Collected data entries

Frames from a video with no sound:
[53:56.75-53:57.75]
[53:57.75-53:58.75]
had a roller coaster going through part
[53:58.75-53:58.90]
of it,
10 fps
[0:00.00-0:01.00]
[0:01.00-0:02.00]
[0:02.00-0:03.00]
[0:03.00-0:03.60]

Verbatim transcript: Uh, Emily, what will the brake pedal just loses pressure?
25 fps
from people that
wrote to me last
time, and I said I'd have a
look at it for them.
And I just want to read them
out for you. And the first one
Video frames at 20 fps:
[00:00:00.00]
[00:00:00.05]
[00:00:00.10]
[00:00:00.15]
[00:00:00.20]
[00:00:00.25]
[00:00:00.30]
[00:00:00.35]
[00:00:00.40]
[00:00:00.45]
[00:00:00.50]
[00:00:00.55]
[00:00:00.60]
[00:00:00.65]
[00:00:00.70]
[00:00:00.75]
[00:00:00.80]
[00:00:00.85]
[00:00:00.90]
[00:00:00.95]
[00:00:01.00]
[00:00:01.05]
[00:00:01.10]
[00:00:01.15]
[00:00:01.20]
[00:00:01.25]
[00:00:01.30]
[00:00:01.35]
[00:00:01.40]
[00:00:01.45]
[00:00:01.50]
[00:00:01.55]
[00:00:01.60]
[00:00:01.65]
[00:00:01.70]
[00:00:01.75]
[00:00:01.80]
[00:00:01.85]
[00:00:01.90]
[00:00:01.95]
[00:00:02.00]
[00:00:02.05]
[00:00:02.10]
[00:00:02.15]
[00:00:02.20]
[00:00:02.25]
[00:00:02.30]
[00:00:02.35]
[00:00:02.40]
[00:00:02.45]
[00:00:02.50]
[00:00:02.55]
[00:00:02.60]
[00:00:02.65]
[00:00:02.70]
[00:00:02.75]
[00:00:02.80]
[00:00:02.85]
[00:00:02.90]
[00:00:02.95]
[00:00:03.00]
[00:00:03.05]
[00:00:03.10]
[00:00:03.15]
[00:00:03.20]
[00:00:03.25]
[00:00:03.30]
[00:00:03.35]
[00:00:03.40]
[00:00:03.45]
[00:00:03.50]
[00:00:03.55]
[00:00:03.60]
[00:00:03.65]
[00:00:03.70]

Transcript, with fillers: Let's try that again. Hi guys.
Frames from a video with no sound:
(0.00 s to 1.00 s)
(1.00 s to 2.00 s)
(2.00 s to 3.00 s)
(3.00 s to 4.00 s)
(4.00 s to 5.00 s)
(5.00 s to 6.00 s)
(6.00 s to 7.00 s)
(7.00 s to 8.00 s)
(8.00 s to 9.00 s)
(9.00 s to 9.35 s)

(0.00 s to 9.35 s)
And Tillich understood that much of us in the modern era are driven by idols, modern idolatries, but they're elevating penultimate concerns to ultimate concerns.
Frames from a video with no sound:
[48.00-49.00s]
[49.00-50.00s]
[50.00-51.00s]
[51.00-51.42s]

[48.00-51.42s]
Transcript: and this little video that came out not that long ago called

PROMPT: Give back every entry above, complete and exact.

COMPLETED TASK:
Frames from a video with no sound:
[53:56.75-53:57.75]
[53:57.75-53:58.75]
had a roller coaster going through part
[53:58.75-53:58.90]
of it,
10 fps
[0:00.00-0:01.00]
[0:01.00-0:02.00]
[0:02.00-0:03.00]
[0:03.00-0:03.60]

Verbatim transcript: Uh, Emily, what will the brake pedal just loses pressure?
25 fps
from people that
wrote to me last
time, and I said I'd have a
look at it for them.
And I just want to read them
out for you. And the first one
Video frames at 20 fps:
[00:00:00.00]
[00:00:00.05]
[00:00:00.10]
[00:00:00.15]
[00:00:00.20]
[00:00:00.25]
[00:00:00.30]
[00:00:00.35]
[00:00:00.40]
[00:00:00.45]
[00:00:00.50]
[00:00:00.55]
[00:00:00.60]
[00:00:00.65]
[00:00:00.70]
[00:00:00.75]
[00:00:00.80]
[00:00:00.85]
[00:00:00.90]
[00:00:00.95]
[00:00:01.00]
[00:00:01.05]
[00:00:01.10]
[00:00:01.15]
[00:00:01.20]
[00:00:01.25]
[00:00:01.30]
[00:00:01.35]
[00:00:01.40]
[00:00:01.45]
[00:00:01.50]
[00:00:01.55]
[00:00:01.60]
[00:00:01.65]
[00:00:01.70]
[00:00:01.75]
[00:00:01.80]
[00:00:01.85]
[00:00:01.90]
[00:00:01.95]
[00:00:02.00]
[00:00:02.05]
[00:00:02.10]
[00:00:02.15]
[00:00:02.20]
[00:00:02.25]
[00:00:02.30]
[00:00:02.35]
[00:00:02.40]
[00:00:02.45]
[00:00:02.50]
[00:00:02.55]
[00:00:02.60]
[00:00:02.65]
[00:00:02.70]
[00:00:02.75]
[00:00:02.80]
[00:00:02.85]
[00:00:02.90]
[00:00:02.95]
[00:00:03.00]
[00:00:03.05]
[00:00:03.10]
[00:00:03.15]
[00:00:03.20]
[00:00:03.25]
[00:00:03.30]
[00:00:03.35]
[00:00:03.40]
[00:00:03.45]
[00:00:03.50]
[00:00:03.55]
[00:00:03.60]
[00:00:03.65]
[00:00:03.70]

Transcript, with fillers: Let's try that again. Hi guys.
Frames from a video with no sound:
(0.00 s to 1.00 s)
(1.00 s to 2.00 s)
(2.00 s to 3.00 s)
(3.00 s to 4.00 s)
(4.00 s to 5.00 s)
(5.00 s to 6.00 s)
(6.00 s to 7.00 s)
(7.00 s to 8.00 s)
(8.00 s to 9.00 s)
(9.00 s to 9.35 s)

(0.00 s to 9.35 s)
And Tillich understood that much of us in the modern era are driven by idols, modern idolatries, but they're elevating penultimate concerns to ultimate concerns.
Frames from a video with no sound:
[48.00-49.00s]
[49.00-50.00s]
[50.00-51.00s]
[51.00-51.42s]

[48.00-51.42s]
Transcript: and this little video that came out not that long ago called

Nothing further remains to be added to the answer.